*INSTRUCTIONS FOR THE TASK:* Copy the listing exactly; drop the pictures.

- - -

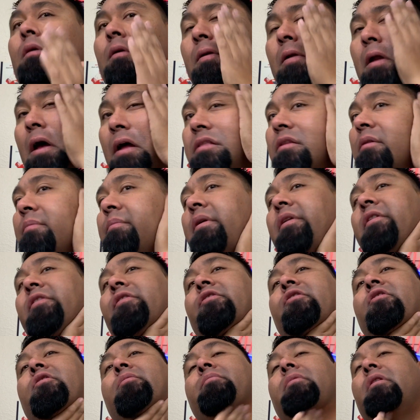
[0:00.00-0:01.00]
Not the
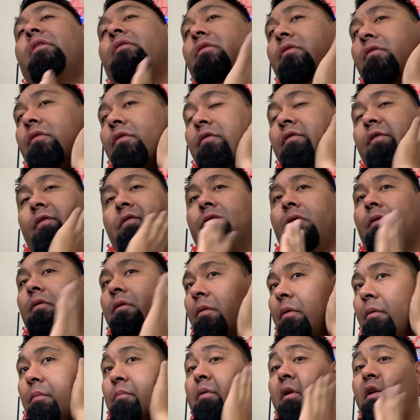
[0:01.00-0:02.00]
best cream I use,
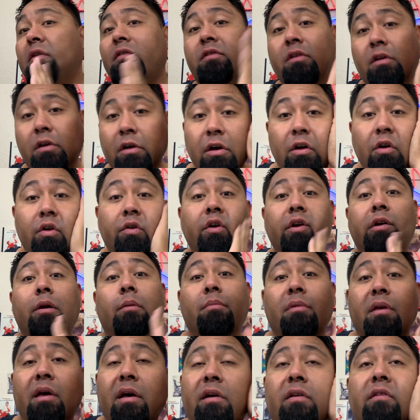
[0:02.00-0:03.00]
but is it a good
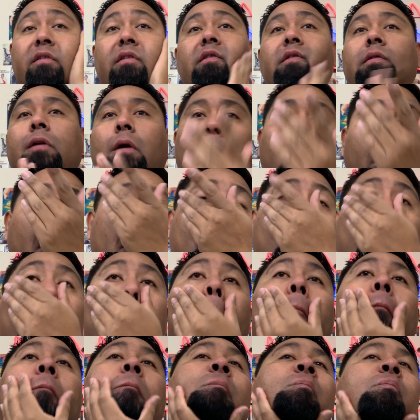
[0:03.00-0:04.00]
cream? Yes.
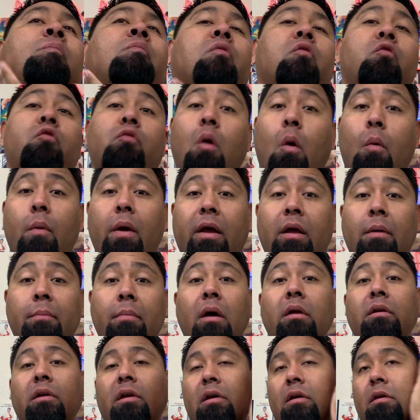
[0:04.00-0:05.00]
Do I
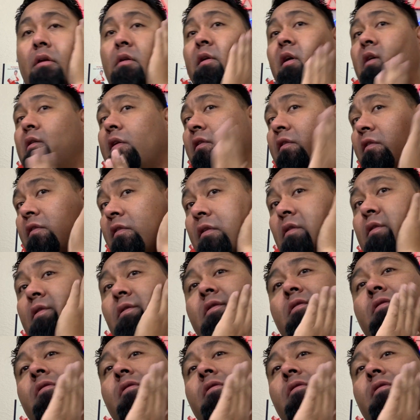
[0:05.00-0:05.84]
recommend it? Yes.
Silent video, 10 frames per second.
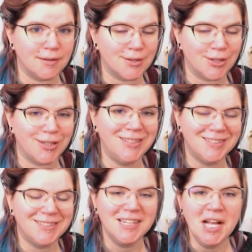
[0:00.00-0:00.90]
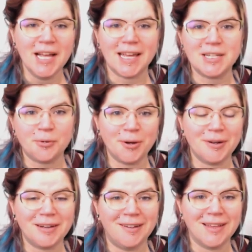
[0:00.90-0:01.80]
So you had to order
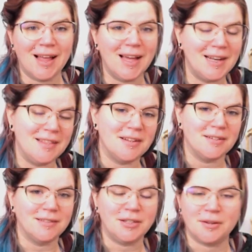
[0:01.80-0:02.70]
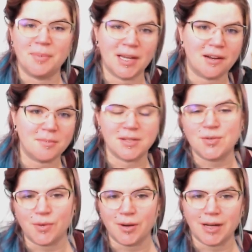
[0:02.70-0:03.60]
it online and then you could pick it up in
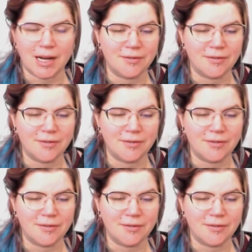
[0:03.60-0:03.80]
store, or you could have it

- - -

*ANSWER FOR THIS EXERCISE:*
[0:00.00-0:01.00]
Not the
[0:01.00-0:02.00]
best cream I use,
[0:02.00-0:03.00]
but is it a good
[0:03.00-0:04.00]
cream? Yes.
[0:04.00-0:05.00]
Do I
[0:05.00-0:05.84]
recommend it? Yes.
Silent video, 10 frames per second.
[0:00.00-0:00.90]
[0:00.90-0:01.80]
So you had to order
[0:01.80-0:02.70]
[0:02.70-0:03.60]
it online and then you could pick it up in
[0:03.60-0:03.80]
store, or you could have it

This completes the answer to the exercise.